Yazan: Turgut Koçak 23 Ekim 2013
Dün partilerin grup toplantıları vardı. Hepsi esti yağdı. Ancak ortada ne dişe dokunur bir şey var ne de Recep Tayyip Erdoğan’ı yolundan döndürmek için ciddiye alınacak bir durum. Recep Tayyip Erdoğan başını aldı gidiyor. İçerde ve dışarıda tehlikeli sularda kulaç atmaktan bir an bile geri durmuyor. Dedik ya; biz çok gördük çok! İşte Recep Tayyip Erdoğan ve benzerlerini o kadar çok gördük ve yaşadık ki, onun konuşmalara asla bizi şaşırtmıyor.
Anımsayalım; 12 Mart faşist muhtırasından sonra ne demişti Sadi Koçaş? “Balyoz gibi kafalarına ineceğiz.” Arkasından gelen 12 Eylül 1980 darbesini gerçekleştiren Kenan Evren farklı mı söylemişti?
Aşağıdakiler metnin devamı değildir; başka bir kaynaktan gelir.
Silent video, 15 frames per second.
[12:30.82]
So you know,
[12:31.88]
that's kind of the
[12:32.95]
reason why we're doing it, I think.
Yok, hayır o da aynı sözlerin daha beterini söylemiş ve ilericilere, devrimcilere ve sosyalistlere kan kusturmuştu. 11 yıldır iş başında bulunan AKP iktidarının söylediklerine ve yaptıklarına da baktığımız zaman aynı şeyleri hatta daha da beterini görüyor ve yaşıyoruz.
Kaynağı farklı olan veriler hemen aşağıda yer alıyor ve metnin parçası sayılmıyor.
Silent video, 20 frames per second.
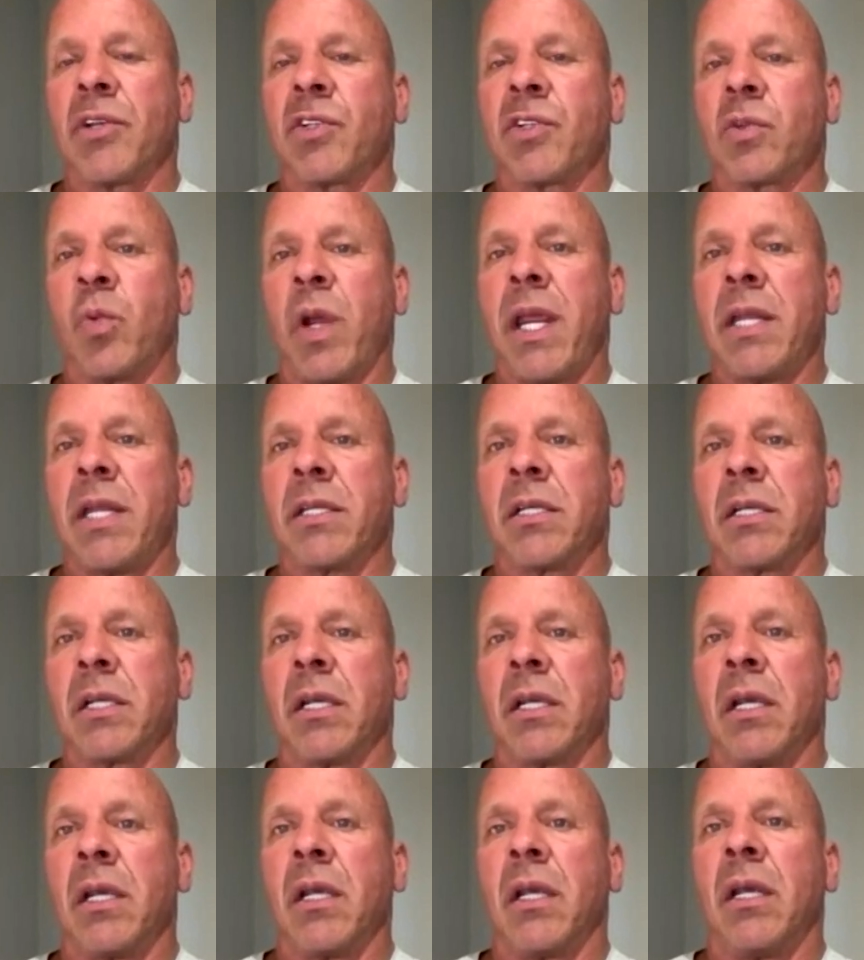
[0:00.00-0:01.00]
weight.
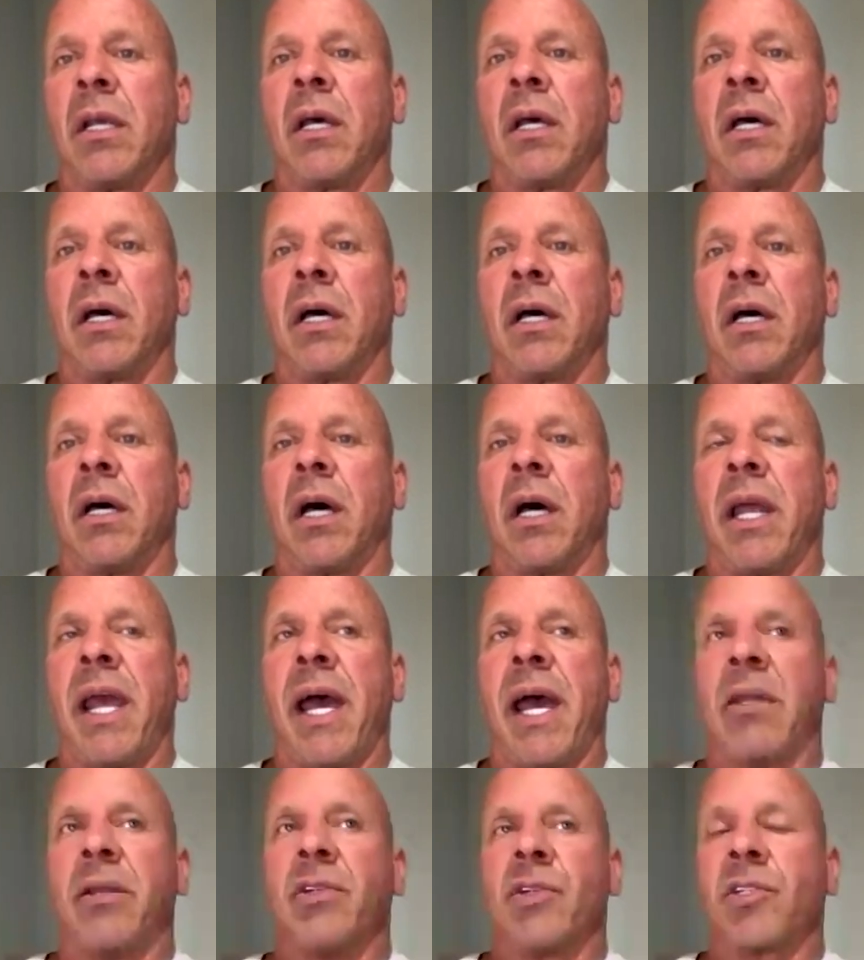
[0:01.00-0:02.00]
I had
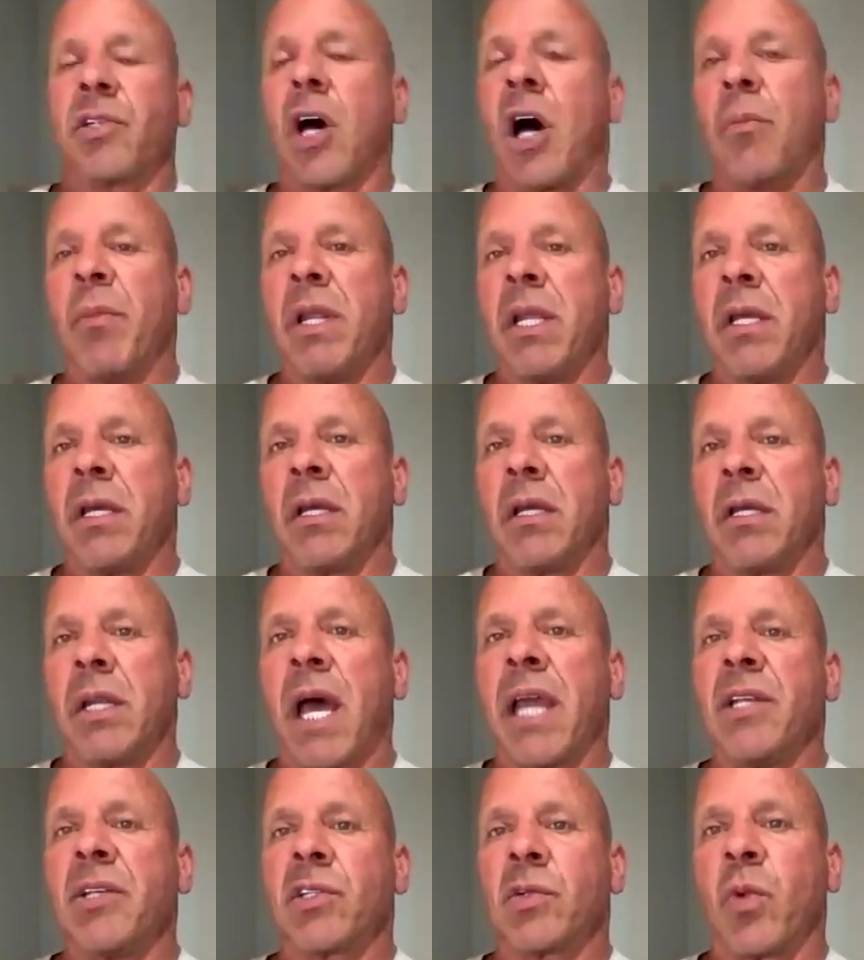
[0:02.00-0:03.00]
insomnia, night
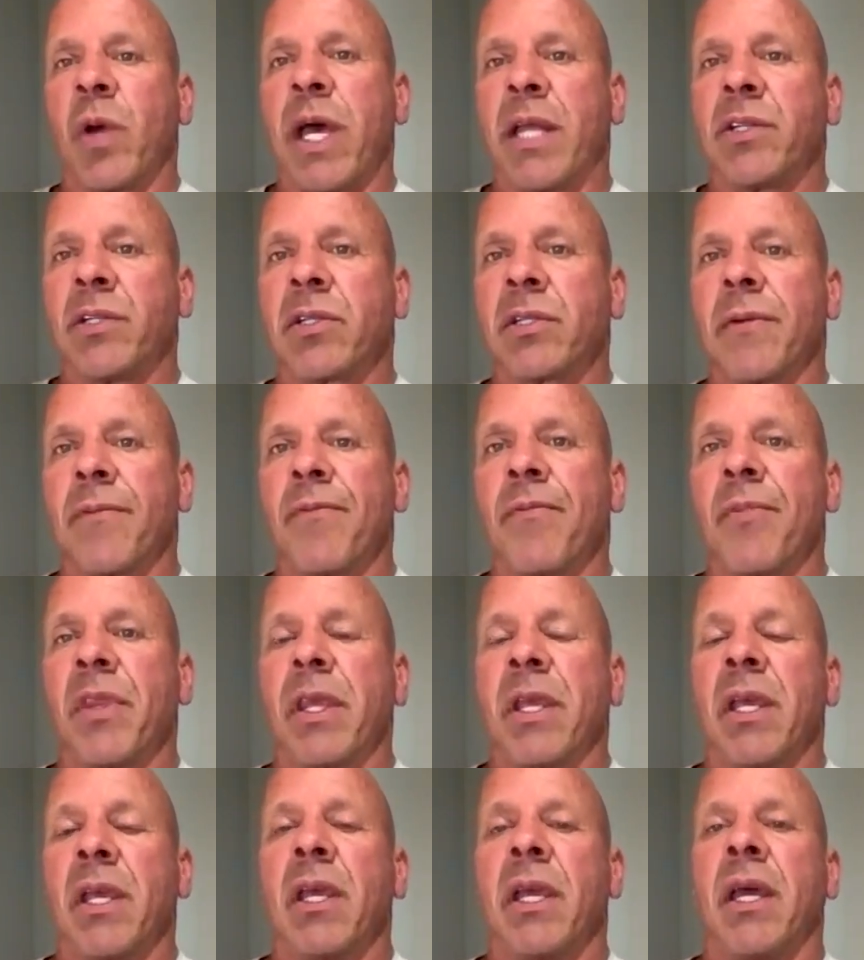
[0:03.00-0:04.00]
sweats,
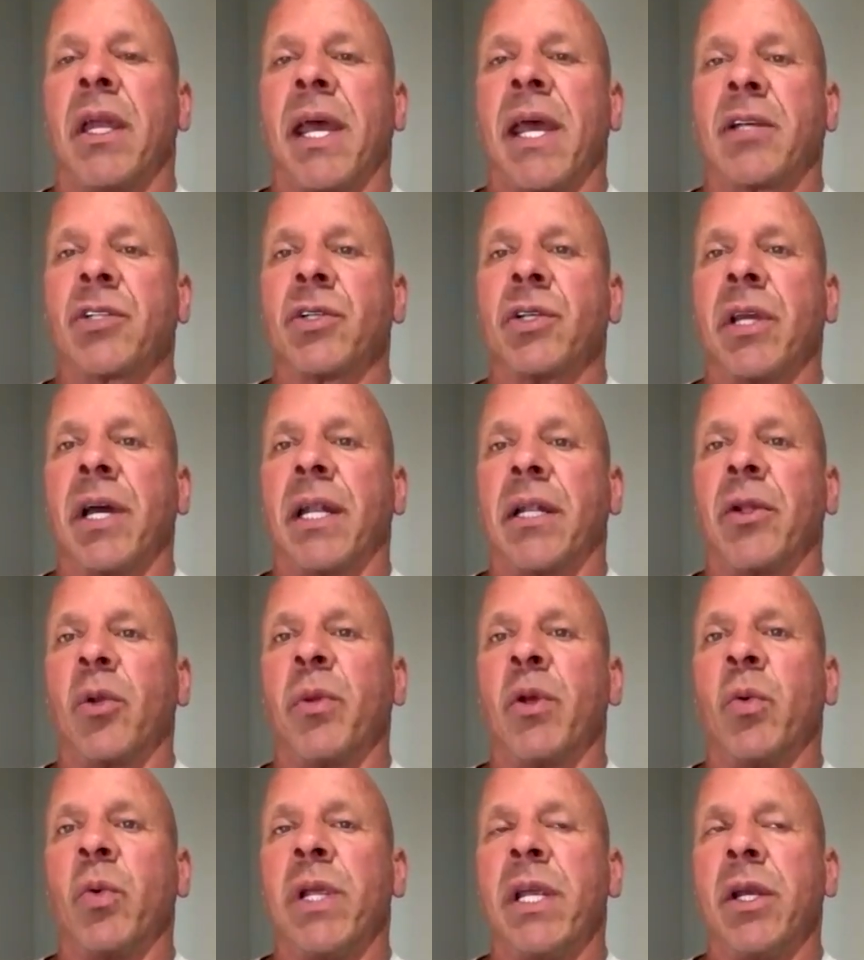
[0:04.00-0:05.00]
and I actually got a little
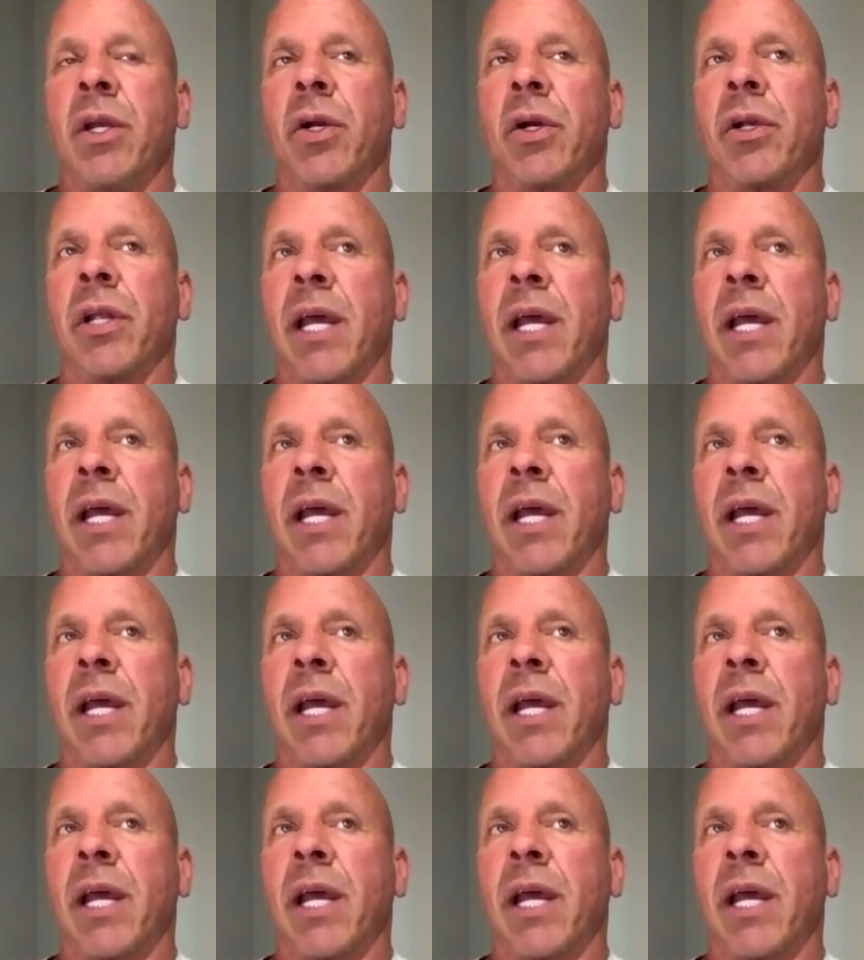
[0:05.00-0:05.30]
bit weaker.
Gezi Parkı gösterilerini polis baskı ve zulmü ile durdurmaya çalışan iktidar o kadar ileri gitti ki, 5 genç kardeşimiz yaşamından oldu. 12 yurttaşımız gözünü kaybetti. 8 binin üstünde yurttaşımız yaralandı. Yüzlerce yurttaşımız gözaltına alındı, hakaretler gördü. Birçoğu da tutuklandı. Olaylar yaşanırken Recep Tayyip Erdoğan’ın ağzından çıkan sözleri bir anımsayalım. Polislere vurmaları, kırmaları, öldürmeleri için emri ben verdim diyen bir başbakan var karşımızda. Ben iktidarım asarım da, keserim de, istediğimi de yaparım kimse bana karışamaz, ben yaptım oldu. Demokrasi ise işte demokrasi, sandıktan çıkan kim, benim, öyleyse ben nasıl davranırsam davranırım, sizde çıkın sandıktan, sizde istediğiniz gibi davranın yolunda konuşan birinin burjuva demokrasisine inandığını söylemek olası mıdır? Değildir. Böylesi konuşmalar ancak ve ancak faşist rejimlerin tepesinde oturan kişilere özgüdür. Bizler durmadan tehdit edici sözler işitiyoruz. İşitmekle de kalmıyor bizzat etimizde kemiğimizde yaşıyoruz uygulamaları.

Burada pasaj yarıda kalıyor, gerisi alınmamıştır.